═══ INFORMATION SHOWN ═══

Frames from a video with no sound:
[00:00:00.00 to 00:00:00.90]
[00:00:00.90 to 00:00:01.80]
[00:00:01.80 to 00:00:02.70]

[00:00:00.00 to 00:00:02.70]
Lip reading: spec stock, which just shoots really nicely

═══
═══ INFORMATION SHOWN ═══

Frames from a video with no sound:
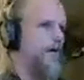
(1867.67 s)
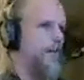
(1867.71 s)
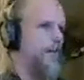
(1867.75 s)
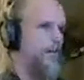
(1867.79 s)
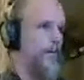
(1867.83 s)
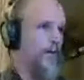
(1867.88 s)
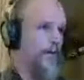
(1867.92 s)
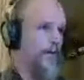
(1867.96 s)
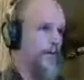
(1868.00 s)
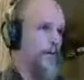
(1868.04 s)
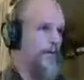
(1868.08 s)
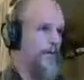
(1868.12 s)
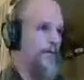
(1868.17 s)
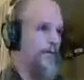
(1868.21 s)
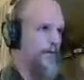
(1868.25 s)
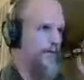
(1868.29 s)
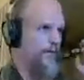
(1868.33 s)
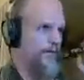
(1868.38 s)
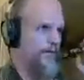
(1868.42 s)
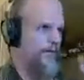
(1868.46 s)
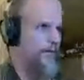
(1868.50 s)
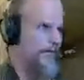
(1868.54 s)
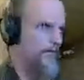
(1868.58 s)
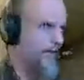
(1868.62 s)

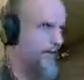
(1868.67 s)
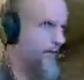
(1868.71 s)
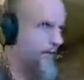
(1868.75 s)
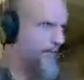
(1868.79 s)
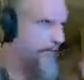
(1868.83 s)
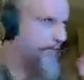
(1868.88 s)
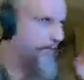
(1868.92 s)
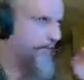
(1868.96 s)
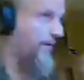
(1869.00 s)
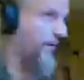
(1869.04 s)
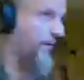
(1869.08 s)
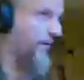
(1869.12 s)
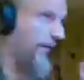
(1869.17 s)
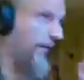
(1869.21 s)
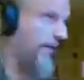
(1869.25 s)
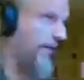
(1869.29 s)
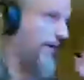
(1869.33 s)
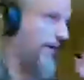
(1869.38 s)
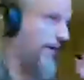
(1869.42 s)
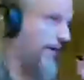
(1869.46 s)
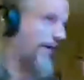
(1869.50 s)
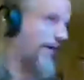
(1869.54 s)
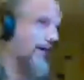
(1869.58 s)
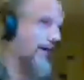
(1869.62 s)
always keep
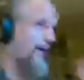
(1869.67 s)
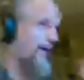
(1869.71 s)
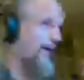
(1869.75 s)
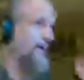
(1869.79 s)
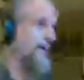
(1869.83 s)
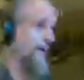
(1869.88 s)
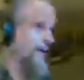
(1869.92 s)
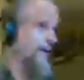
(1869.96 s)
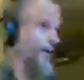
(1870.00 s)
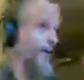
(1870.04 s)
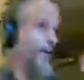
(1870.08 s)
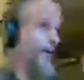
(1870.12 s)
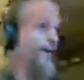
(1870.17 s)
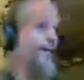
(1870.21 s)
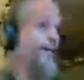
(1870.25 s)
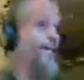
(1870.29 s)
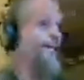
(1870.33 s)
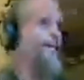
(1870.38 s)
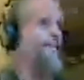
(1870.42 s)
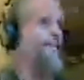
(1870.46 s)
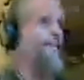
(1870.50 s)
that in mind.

═══
═══ INFORMATION SHOWN ═══

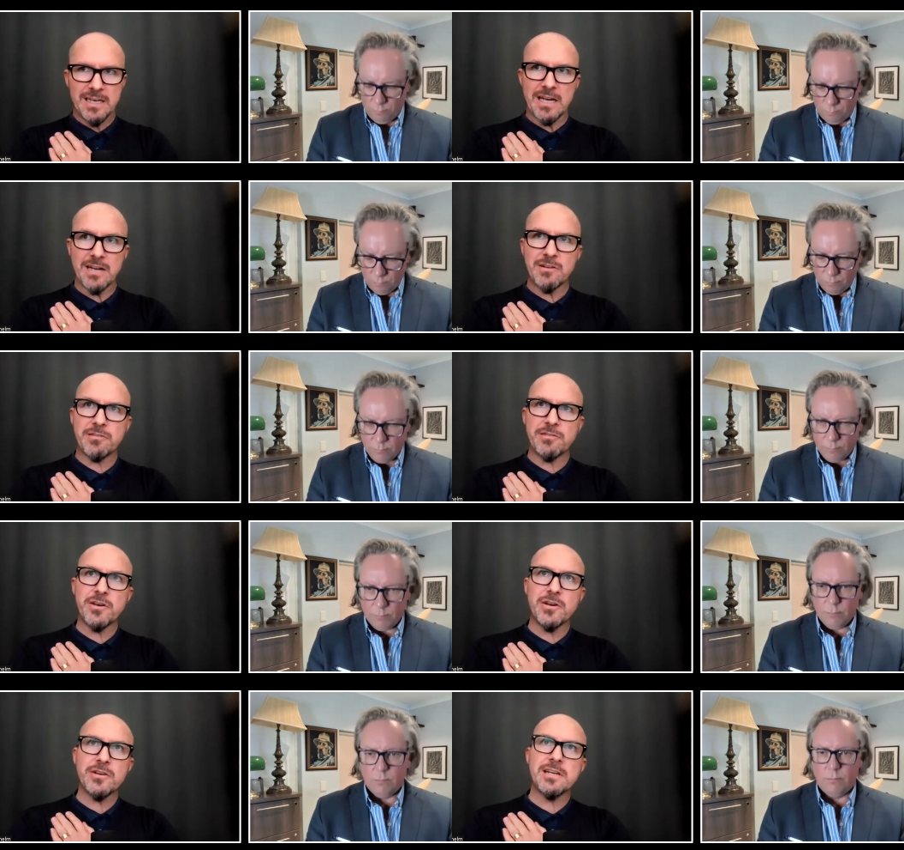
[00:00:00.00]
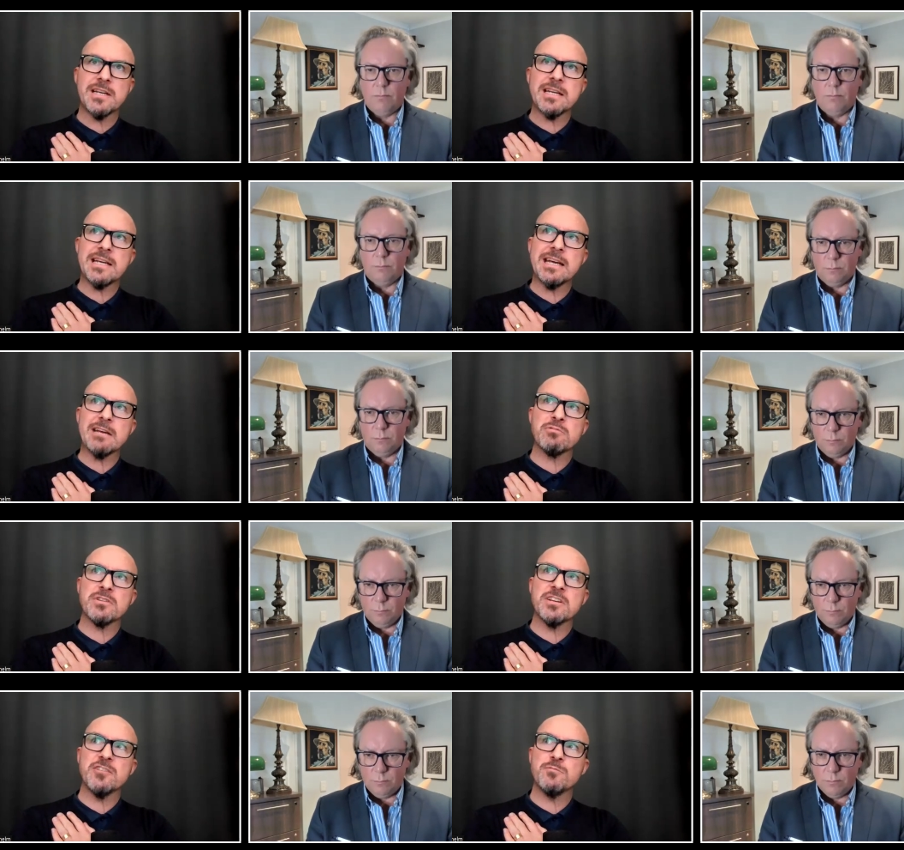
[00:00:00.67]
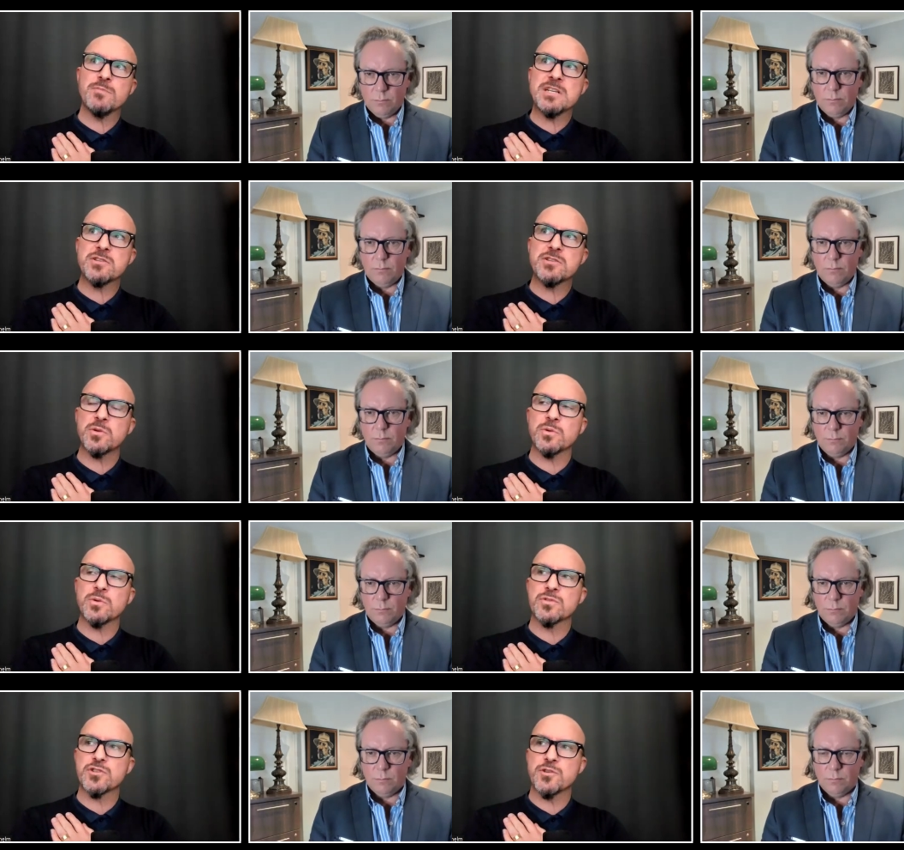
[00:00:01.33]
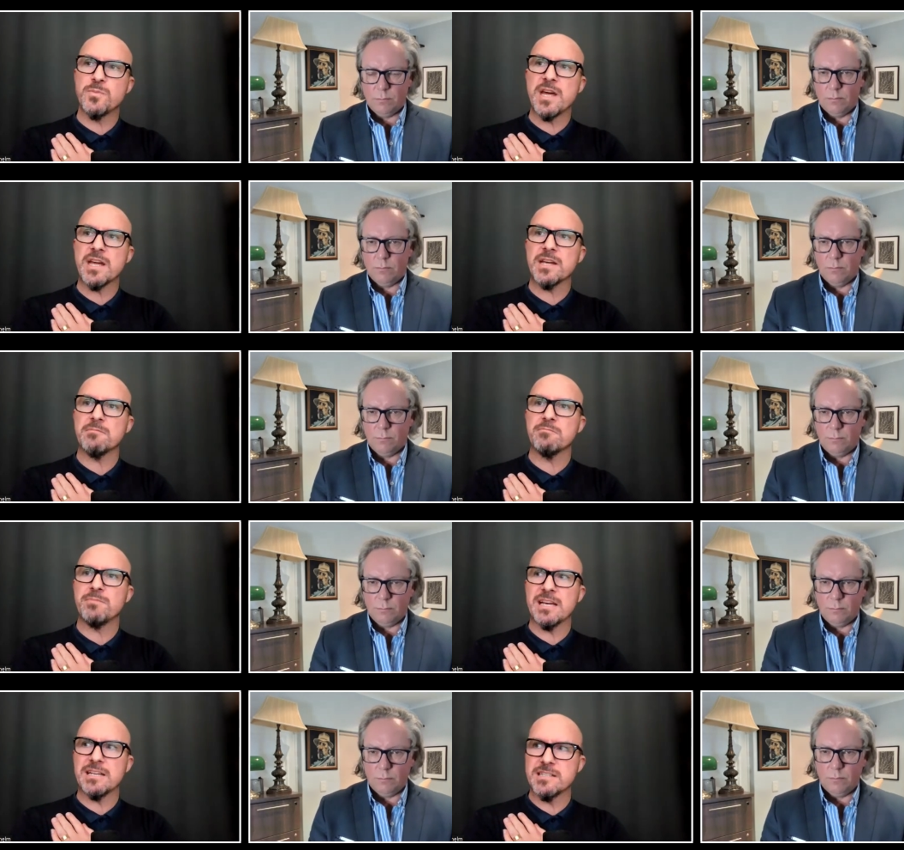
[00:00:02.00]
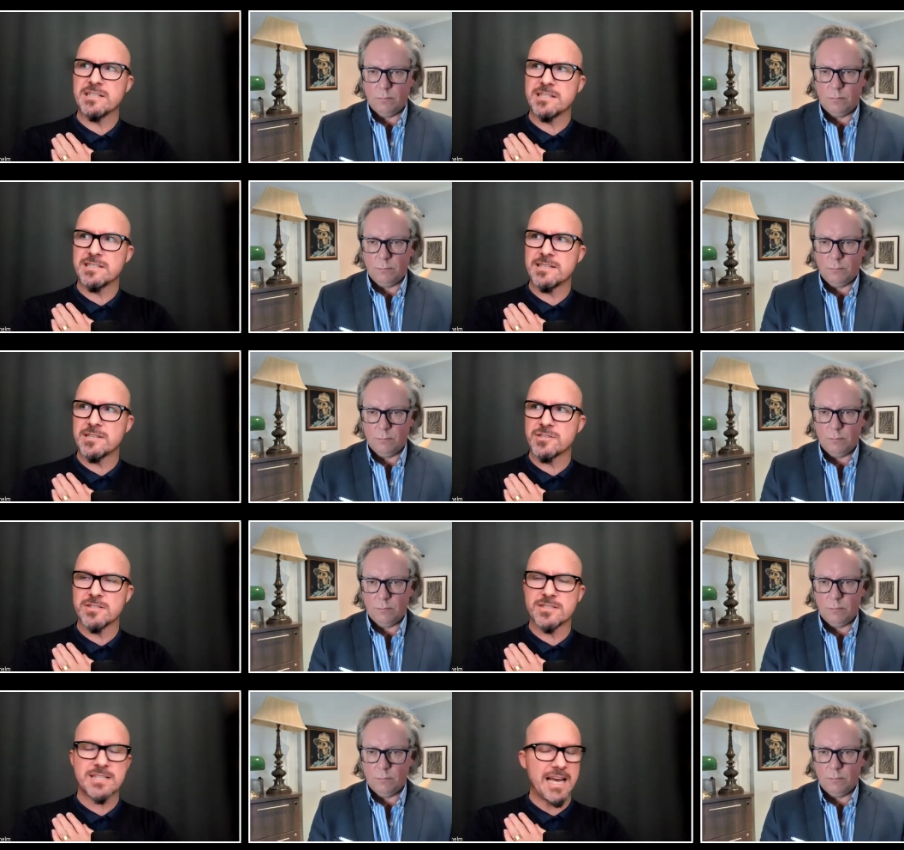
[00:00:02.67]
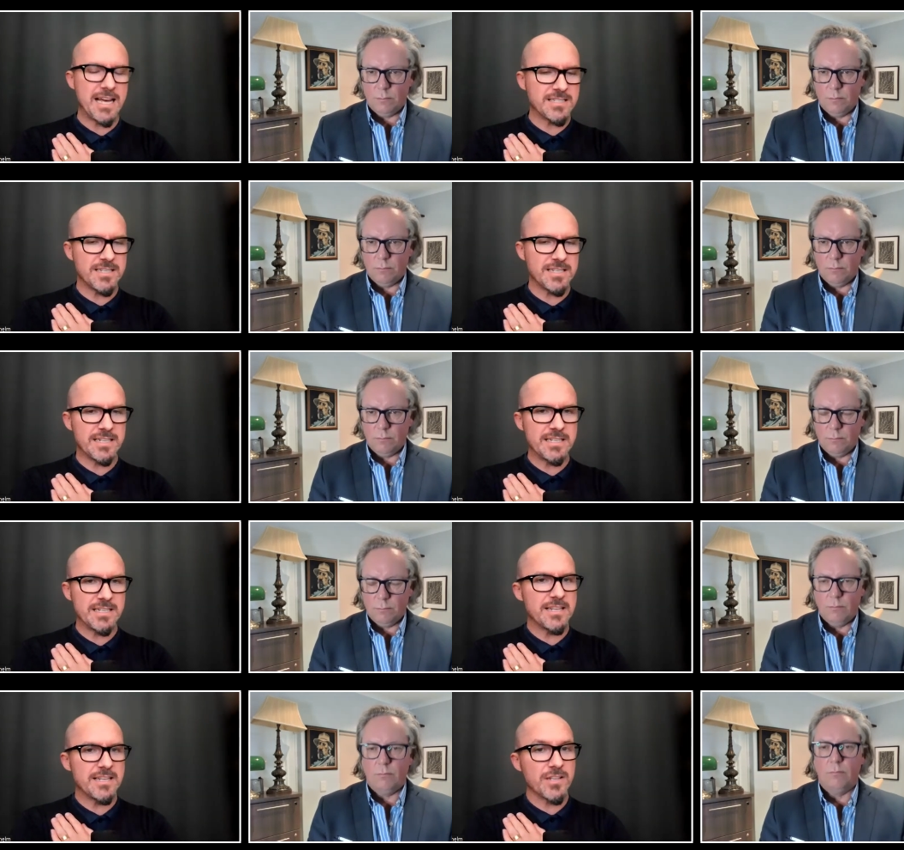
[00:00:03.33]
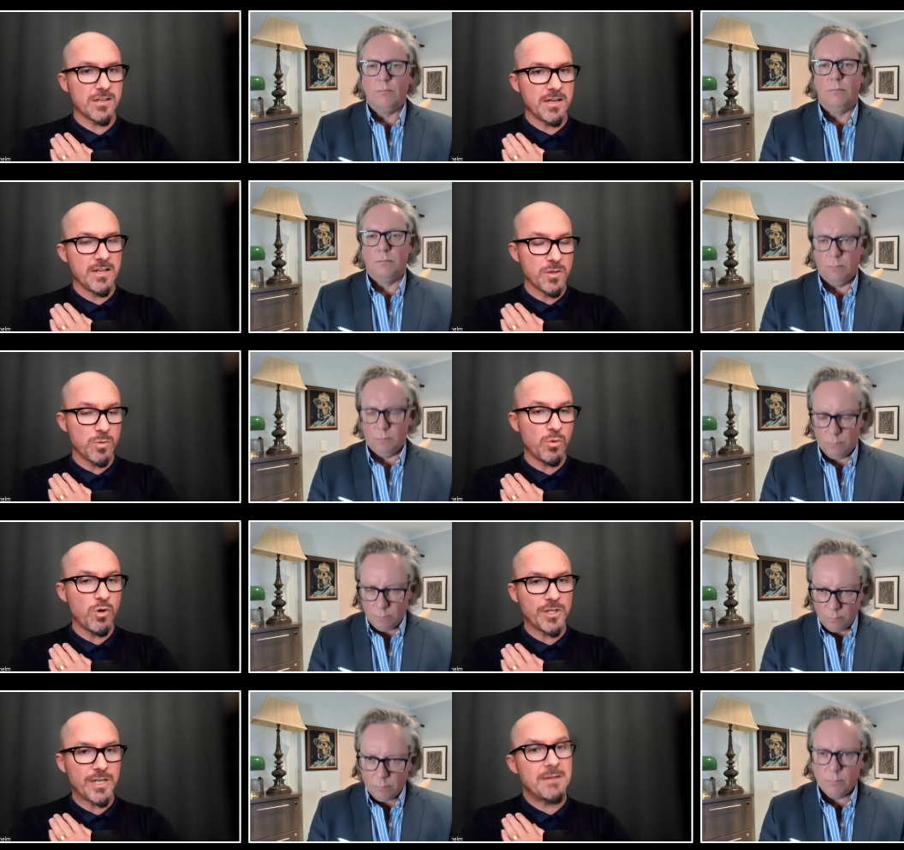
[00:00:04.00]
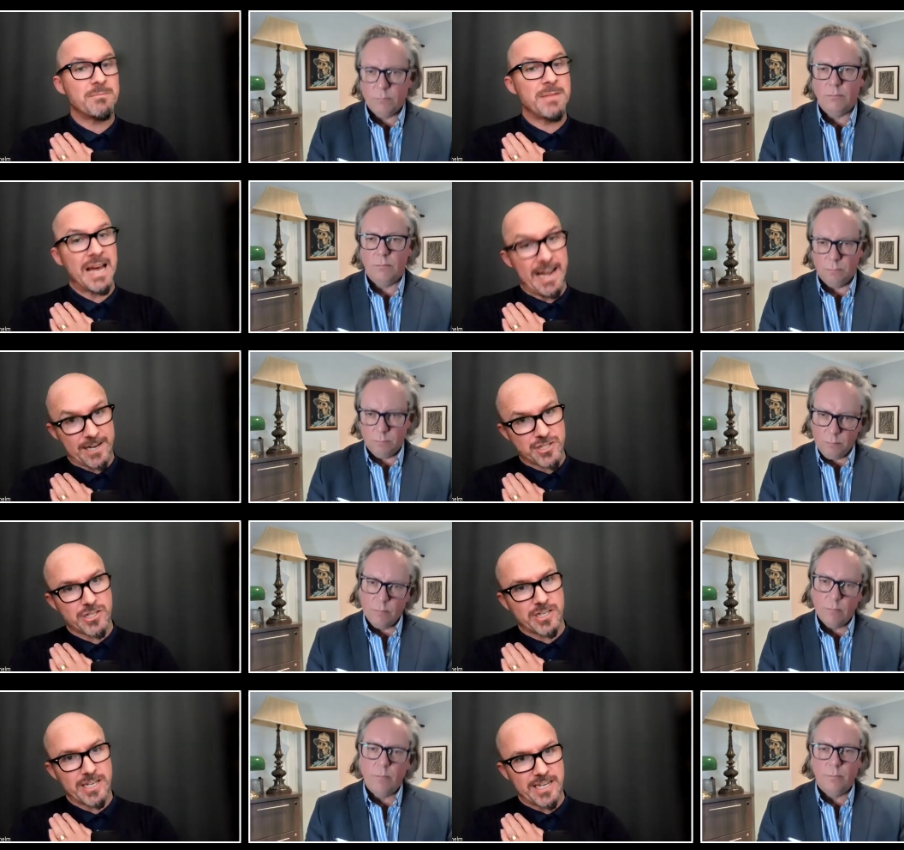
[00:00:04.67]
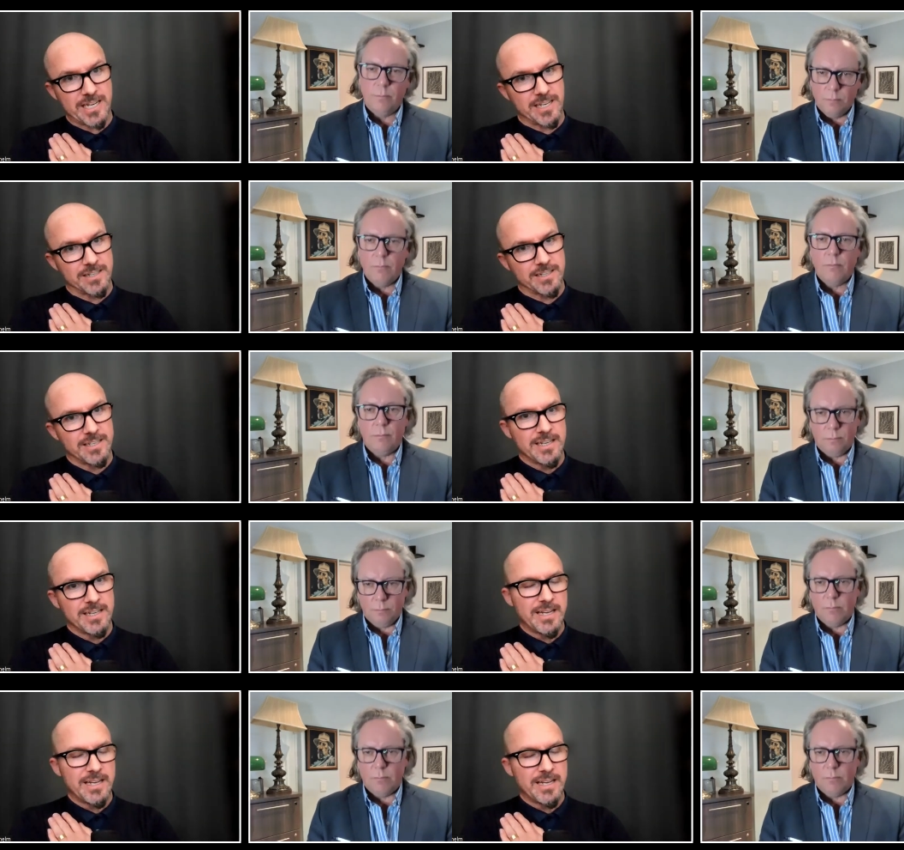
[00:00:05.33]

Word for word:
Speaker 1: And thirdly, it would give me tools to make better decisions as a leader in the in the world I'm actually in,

═══

● TASK GOAL: In the entries above, find the line containing "(1868.17 s)" and the line containing "(1869.83 s)", then copy both and every line between them exactly, without any picture.

● ANSWER SECTION:
(1868.17 s)
(1868.21 s)
(1868.25 s)
(1868.29 s)
(1868.33 s)
(1868.38 s)
(1868.42 s)
(1868.46 s)
(1868.50 s)
(1868.54 s)
(1868.58 s)
(1868.62 s)

(1868.67 s)
(1868.71 s)
(1868.75 s)
(1868.79 s)
(1868.83 s)
(1868.88 s)
(1868.92 s)
(1868.96 s)
(1869.00 s)
(1869.04 s)
(1869.08 s)
(1869.12 s)
(1869.17 s)
(1869.21 s)
(1869.25 s)
(1869.29 s)
(1869.33 s)
(1869.38 s)
(1869.42 s)
(1869.46 s)
(1869.50 s)
(1869.54 s)
(1869.58 s)
(1869.62 s)
always keep
(1869.67 s)
(1869.71 s)
(1869.75 s)
(1869.79 s)
(1869.83 s)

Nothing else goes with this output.